With the National Broadband Network (NBN) set to reveal the outcome of its wholesale pricing consultation in the coming weeks, Vocus CEO Kevin Russell has said it would show whether NBN is prepared to put customers on low-incomes before its own finances.
Speaking at the ACCAN national conference in Sydney on Thursday, Russell said the Australian Competition and Consumer Commission (ACCC) has the ability to regulate pricing on NBN’s fibre-to-the-node, fibre-to-the-basement, fibre-to-the-curb, and HFC networks, as only the fibre-to-the-premises network was covered by the 2013 Special Access Undertaking between the ACCC and NBN.
“If NBN won’t set prices which are fair for people on low incomes, the ACCC has the fallback option of making an access determination, which would give it the power to directly regulate pricing for those 7 million premises,” Russell said.
“Speaking on behalf of our NBN customers, if NBN isn’t prepared to act, I do hope that the ACCC is.”
Russell said by failing to recognise that the market value of NBN is far below what it had cost to build the network, NBN’s thinking has been more like a monopoly wanting returns rather than being focused on consumer needs.
“NBN’s pricing model is broken,” the Vocus CEO said.
“Because NBN’s financial targets are based on recovering its cost to build, rather than recognising the real value of the network, prices are far higher than would be achievable in a market-led environment.
“And consumers are paying for it — literally.”
Russell also hit out at the connectivity virtual circuit (CVC) charges that NBN has used to raise revenue on data transferred across its network.
“CVC is a download tax on consumers. It is a completely artificial tax. It charges something for nothing. It creates artificial scarcity where there is none,” he said.
“This approach is inconsistent with almost every other telecoms market around the world, where pricing doesn’t penalise higher usage. It is inconsistent with the underlying cost of the product, which does not increase with greater usage. And it is inconsistent with consumer expectations for broadband at a fixed monthly price.”

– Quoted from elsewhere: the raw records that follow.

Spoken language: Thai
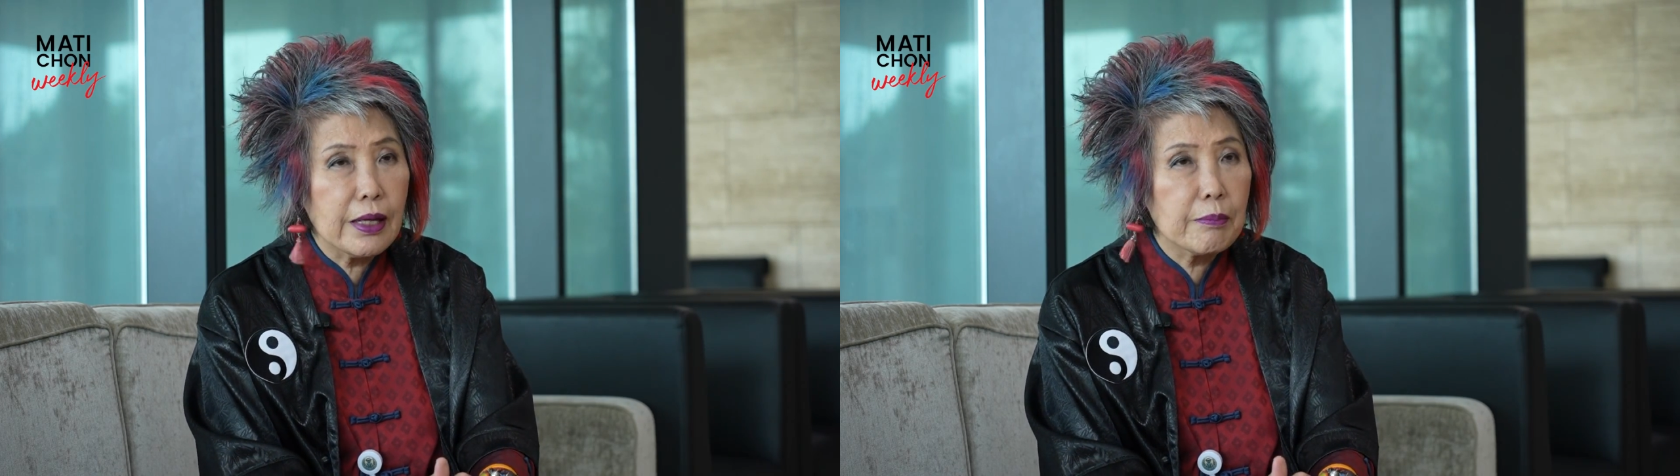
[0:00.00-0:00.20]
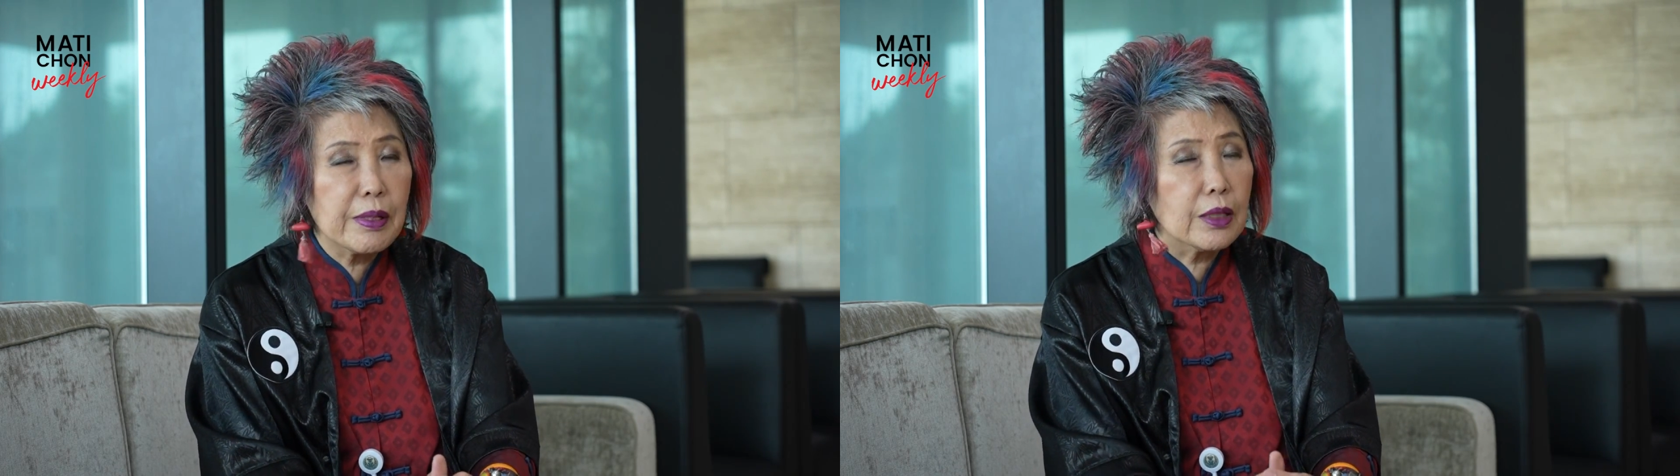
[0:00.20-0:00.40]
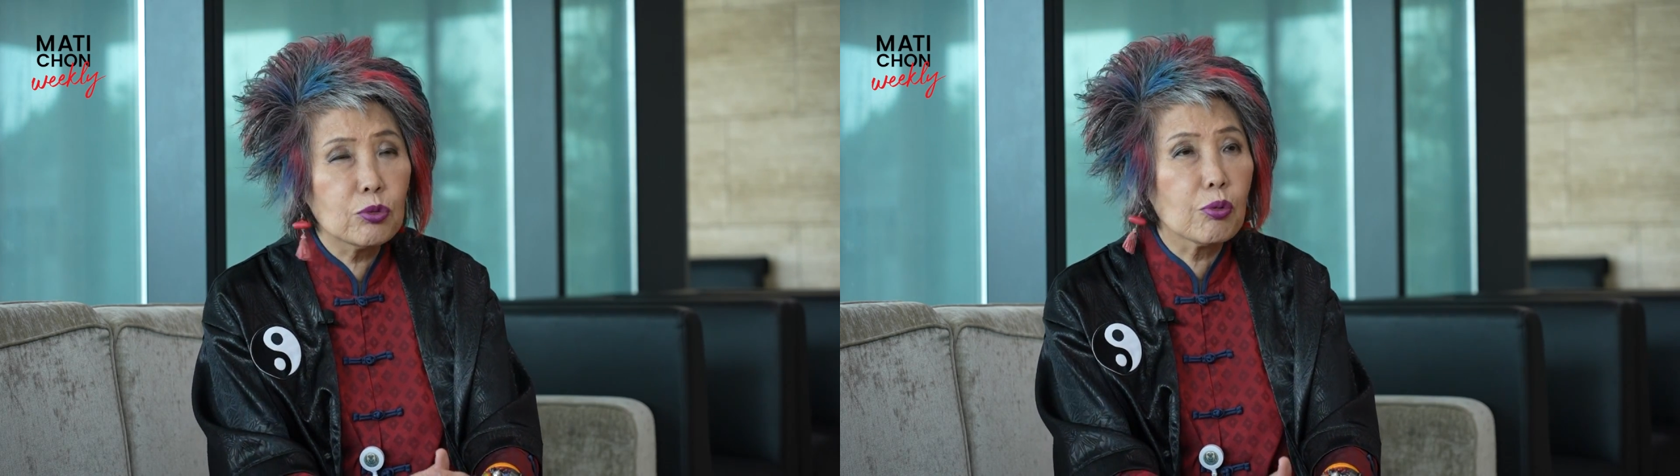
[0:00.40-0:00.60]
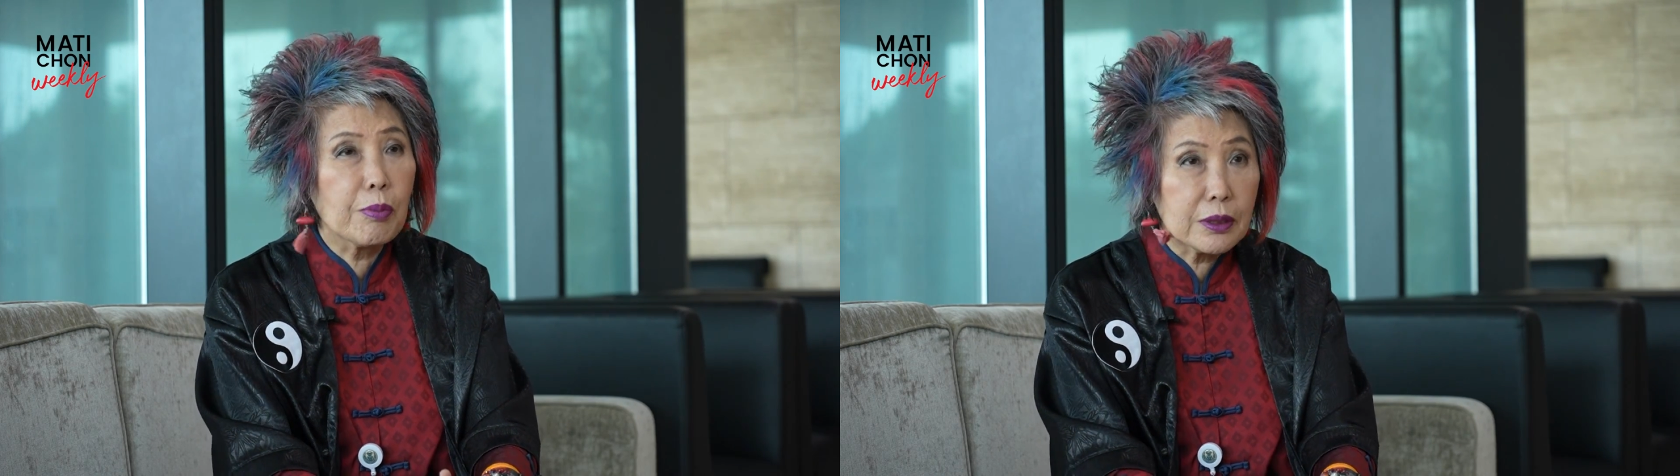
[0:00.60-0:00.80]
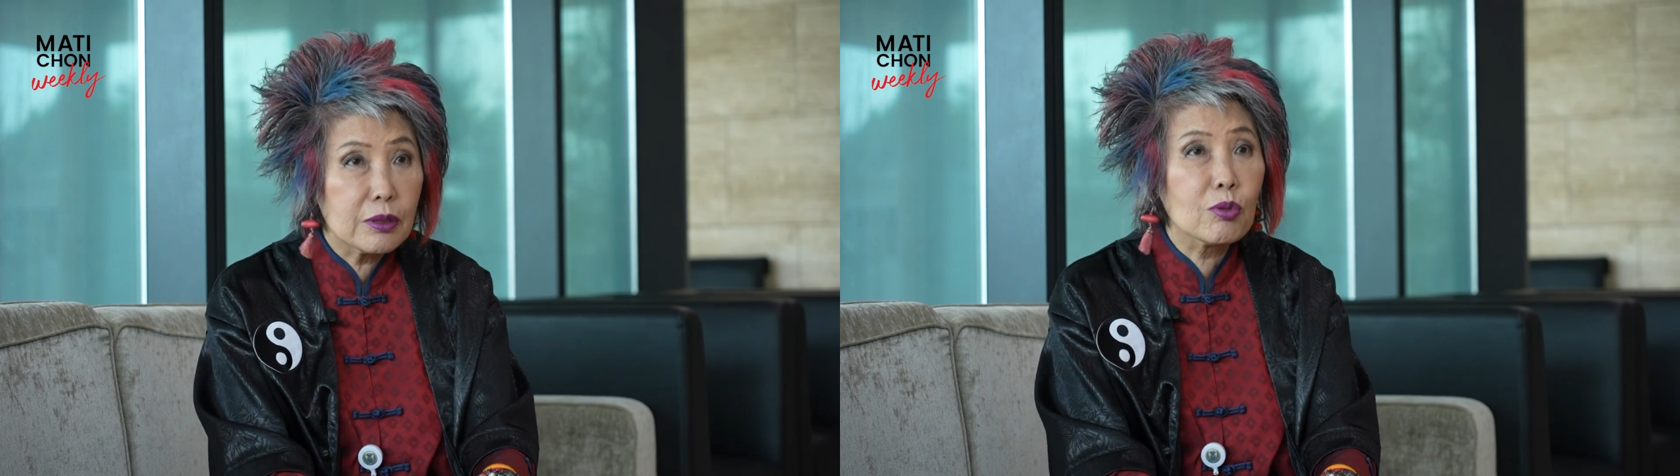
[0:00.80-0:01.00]
ยไม่ได้ถูกป
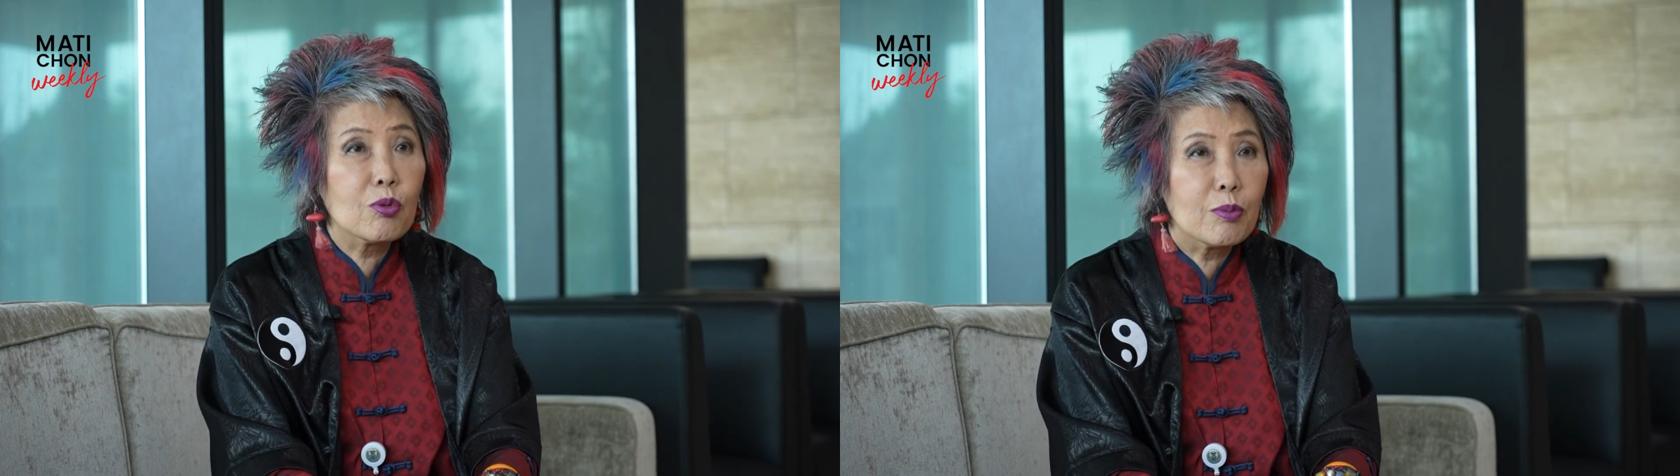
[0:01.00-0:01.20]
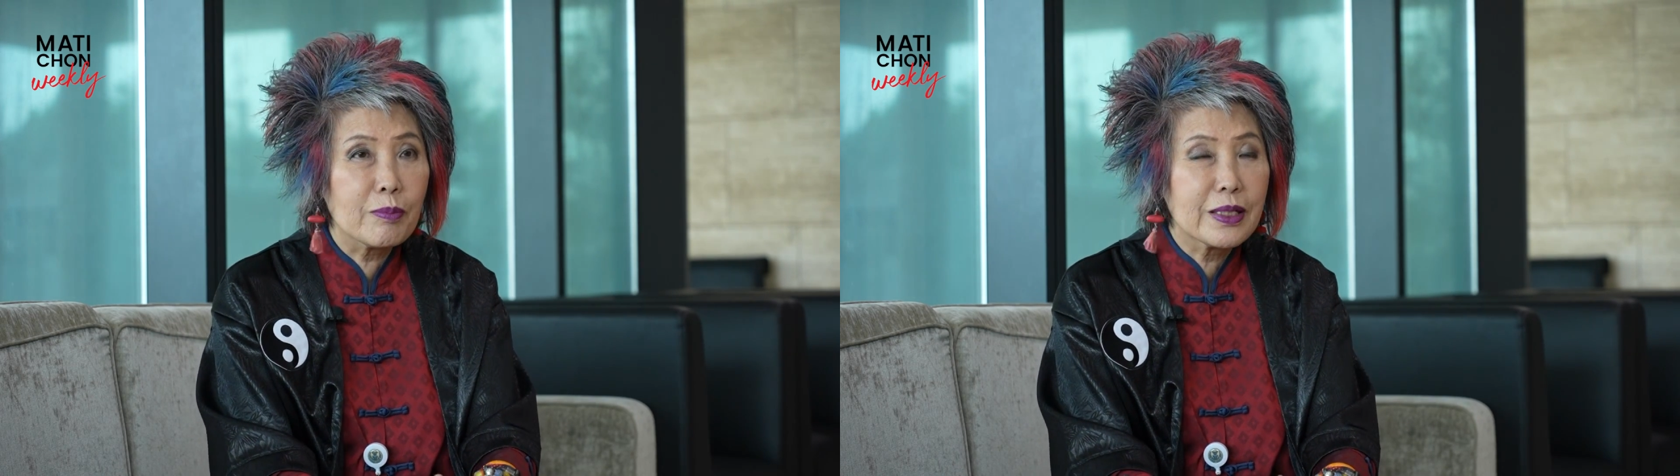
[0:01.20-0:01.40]
ฏิรูป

Unless a change is made, Vocus would have no choice but to increase its pricing in line with NBN wholesale costs, Russell said.
As the leader of a budget ISP such as Dodo, Russell also went after NBN’s discounting that set up 50Mbps as the standard usage tier.
“It helps explain why Telstra’s broadband market share has jumped from 41% on ADSL to almost 50% on the NBN, and why the market share of value-providers has been slowly but steadily decreasing since the new pricing was introduced,” he said.
In Febraury, Vocus said the variable nature of the CVC pricing model was incompatible with the fixed rates paid by consumers, and that the economics did not stack up.
“No profit margin after costs to migrate, acquire, and serve, together with backhaul and other admin and operational costs,” the company said at the time.
The company said NBN pricing was “simply too high”, and it was cashflow negative after providing modems and backhaul.
Vocus also pointed to the multi-technology mix of the NBN, saying the resultant inconsistent experience was another pain point.
Consequently, the company said it would focus on selling NBN only where viable, and would shift towards fixed wireless and mobile solutions. Vocus pointed to non-NBN services being simpler with lower operating costs and 5G creating a path for business applications, as reasons for the switch.
Also speaking at the ACCAN conference on Thursday was NBN executive general manager for products Gavin Williams, who said the next round of pricing consultation would focus on affordability for low-income households, as well as getting seniors onto the NBN.
“It will involve, potentially, the creation of plans and programs to allow subsidisation of the cost of broadband connections to those who genuinely lack the capacity to pay for their broadband connection,” he said.
“We are currently canvassing a range of options.”
Williams also said NBN had seen an average 11Mbps lift on connection speeds by improving the in-home wiring of houses connected via fibre to the node.